Мигель преувеличивал: вызвали их обоих как положено – через рассыльного с официальным устным уведомлением. Злило же Мигеля другое: причиной вызова был Мефодий, и столь пристальное внимание Совета к новобранцу, причем не совершившему никакого дисциплинарного проступка, оказывало тому огромную честь, которой сам мастер в эти же годы не был удостоен ни разу.
– Говорят, что я какой-то неправильный Исполнитель, – нехотя ответил Мефодий, еще не посвятивший Мигеля в курс своего разговора с Бегущим Бизоном на «Каракатице».
– Кто говорит? – спросил Мигель.
– Бегущий Бизон.
– А, последний из могикан!
– Он не могиканин, он шайен, – внес поправку Мефодий. – И он видит во мне какие-то особые признаки.
– Во-о-он оно в чем дело! – с притворным пониманием закивал Мигель. – «Особые признаки»!.. Ну и о чем же таком я еще не знаю?..
– Ну и дела! – только и произнес мастер, когда смотритель Гавриил практически один в один подтвердил слова Мефодия, которым скептик Мигель поначалу не поверил ни на грош. – И вы знали об этом и молчали?
– Поправка: не знали, а догадывались, – уточнил Гавриил. – А о своих догадках я ни тебя, ни новобранца информировать вовсе не обязан.

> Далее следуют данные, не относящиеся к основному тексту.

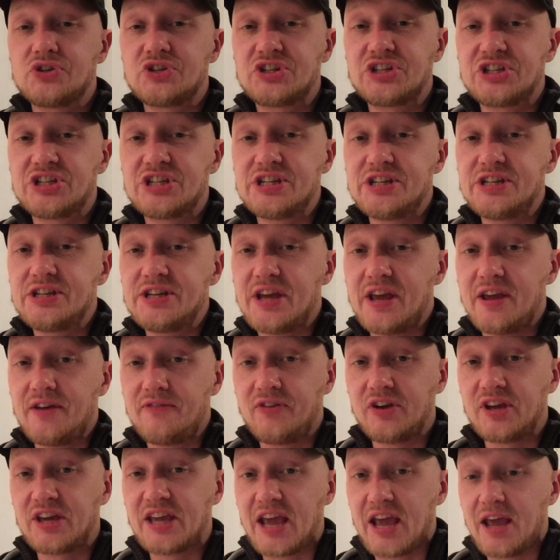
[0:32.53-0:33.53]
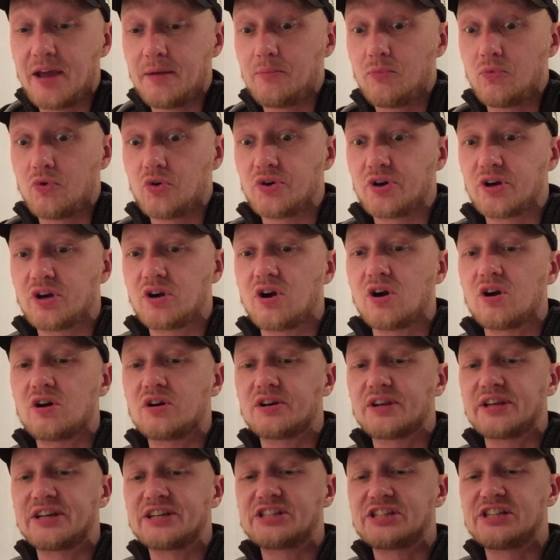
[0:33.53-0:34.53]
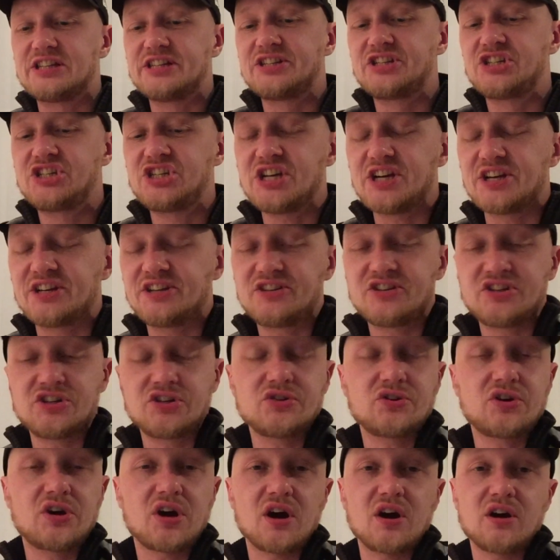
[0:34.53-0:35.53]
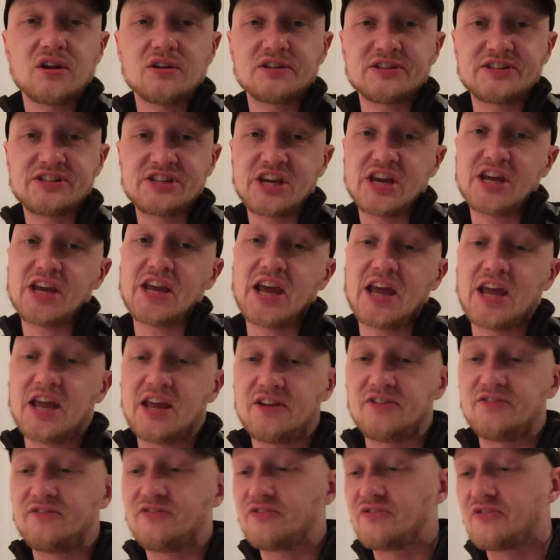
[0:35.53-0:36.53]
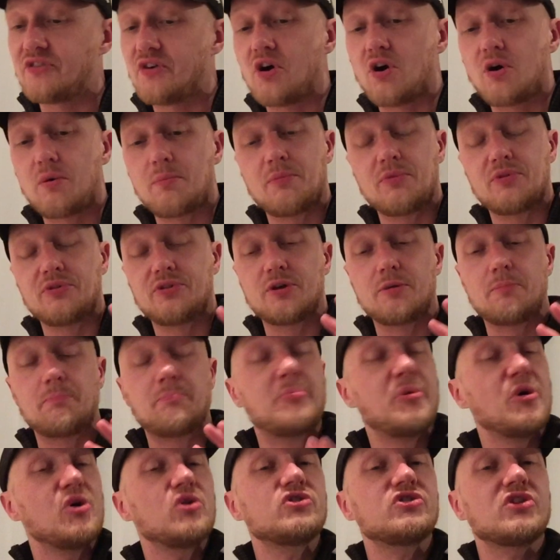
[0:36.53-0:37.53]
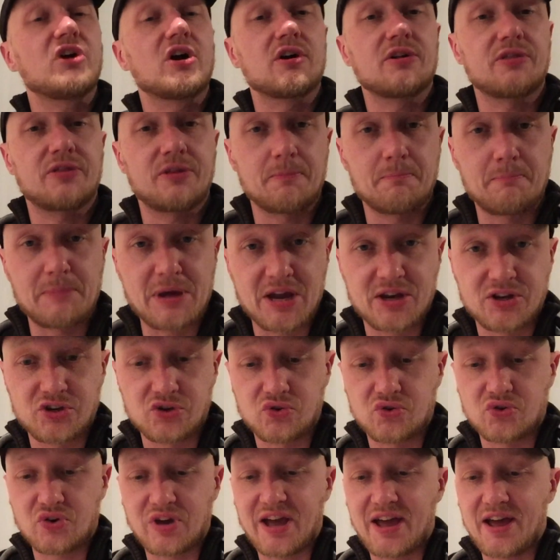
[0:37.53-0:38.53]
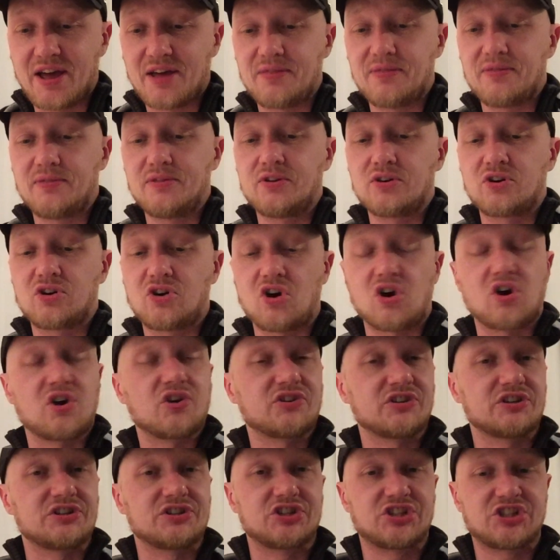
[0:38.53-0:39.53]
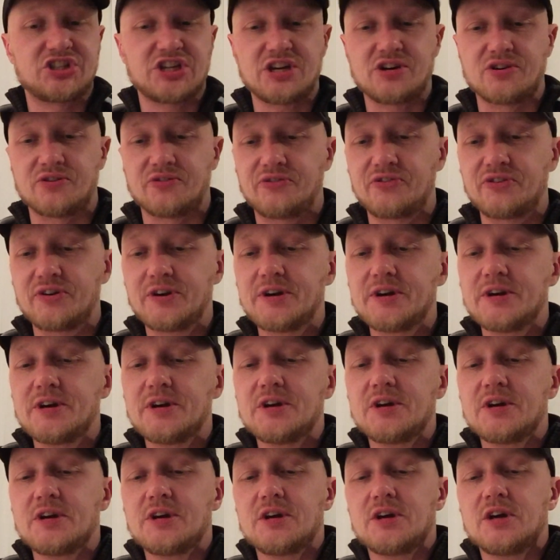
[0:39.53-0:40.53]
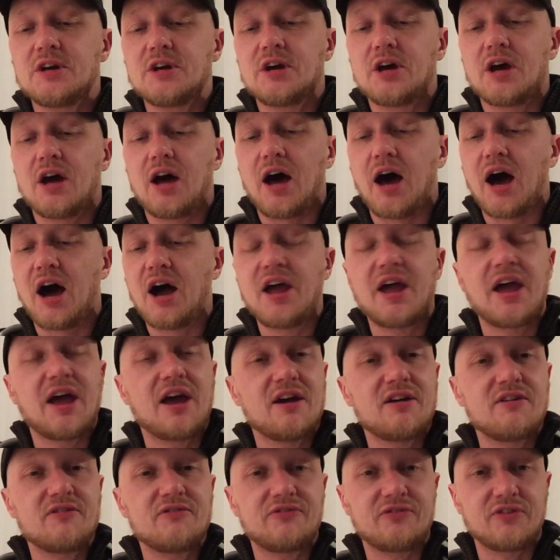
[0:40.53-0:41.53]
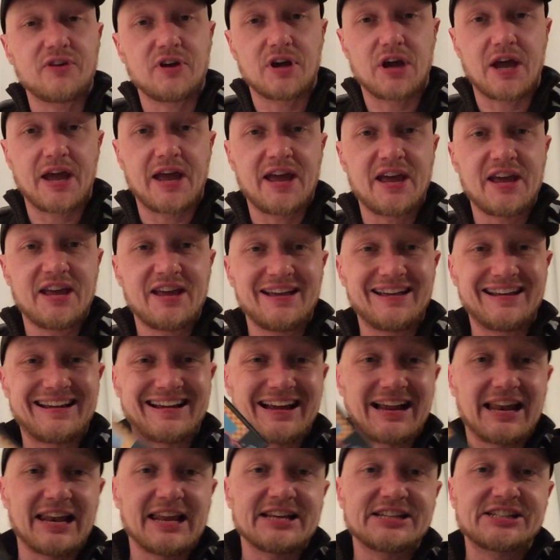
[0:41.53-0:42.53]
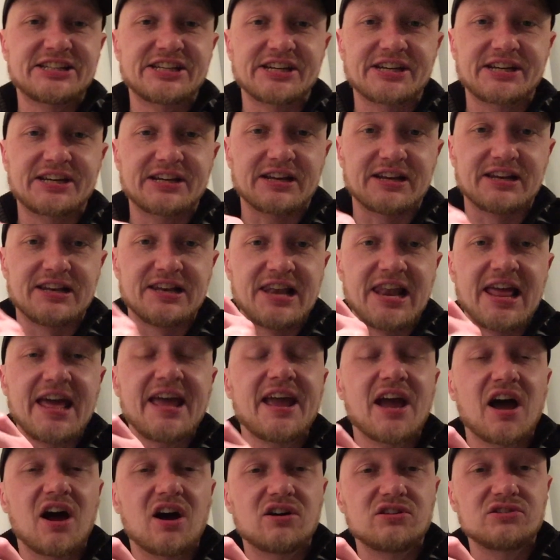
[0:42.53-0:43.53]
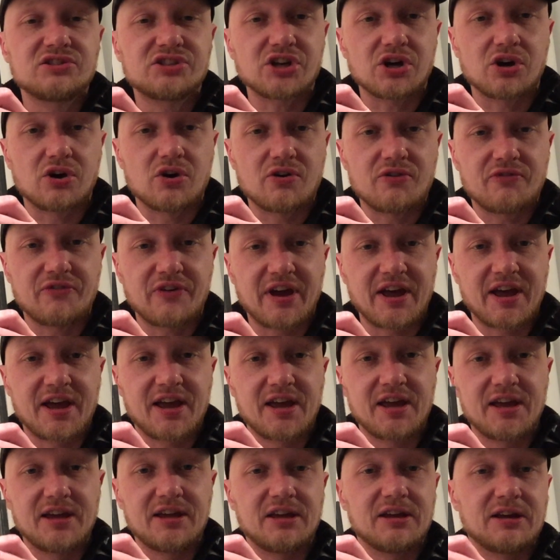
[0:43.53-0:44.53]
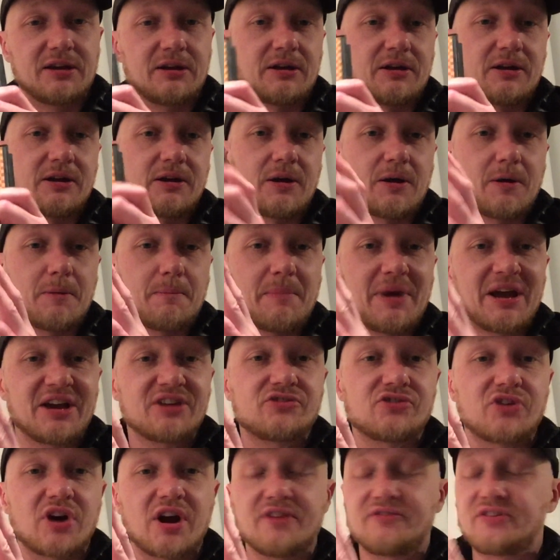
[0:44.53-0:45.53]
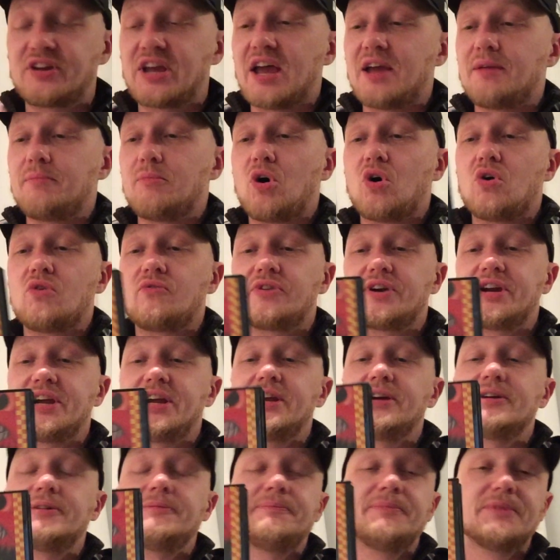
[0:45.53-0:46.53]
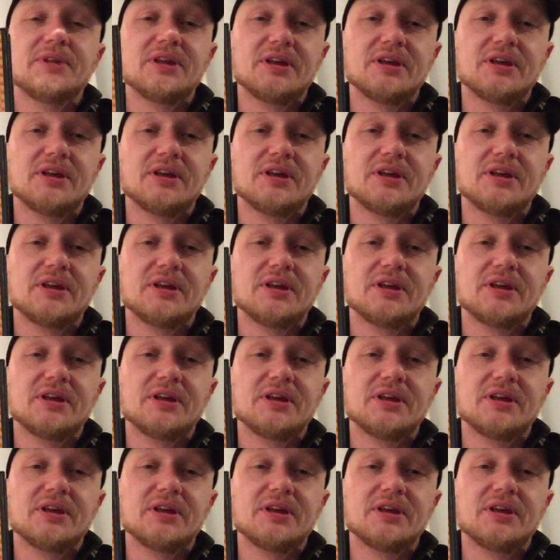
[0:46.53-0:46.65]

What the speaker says: see if a game or a card is legit, you can't take a hint from the box art, the manual and the card itself. I have a classic layout of a Mega Drive game over here.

Зал Совета был пуст, и, вопреки ожиданиям Мефодия, из смотрителей там присутствовали лишь Гавриил, Бегущий Бизон, продолжающий оставаться советником и телохранителем Главы Совета Иошида, а также Сатана. Остальные члены Совета смотрителей по каким-то не известным Мефодию причинам на это закрытое совещание приглашены не были. Сам виновник торжества Мефодий пребывал в скверном расположении духа и, если бы не приказ, предпочел бы откреститься от всех необязательных дел и просто побыть в одиночестве.
Повод для меланхолии у Мефодия имелся. Кимберли, отношения с которой в штаб-квартире Совета обрели чисто служебный характер, была замечена позавчера утром разговаривающей со смотрителем Торстеном – куратором соседнего со шведским сектора. После этого все поиски Мефодием подруги не увенчались успехом, из чего вконец расстроенный новобранец сделал вывод, что, вероятнее всего, получив приказ, Кимберли отбыла на родину. На то, что она при этом не попрощалась, видимо, также имелись свои веские причины. Военное положение, что поделаешь…
Разлука с той, без которой Мефодий свое существование более не мыслил, оказалась весьма болезненной, а фильтры подавления эмоций, приглушая боль расставания, приносили только вред. Возможно, перестрадав, как обычный землекоп, Мефодий в конце концов и успокоился бы, а рана разлуки в его душе зарубцевалась, но фильтры мешали этой боли вырваться наружу.
Смотрители же словно сговорились, взявшись за обсуждение его феномена именно сегодня. Впрочем, понять их было можно – в современных нелегких условиях кому какое дело до переживаний новобранца, пусть даже уникального.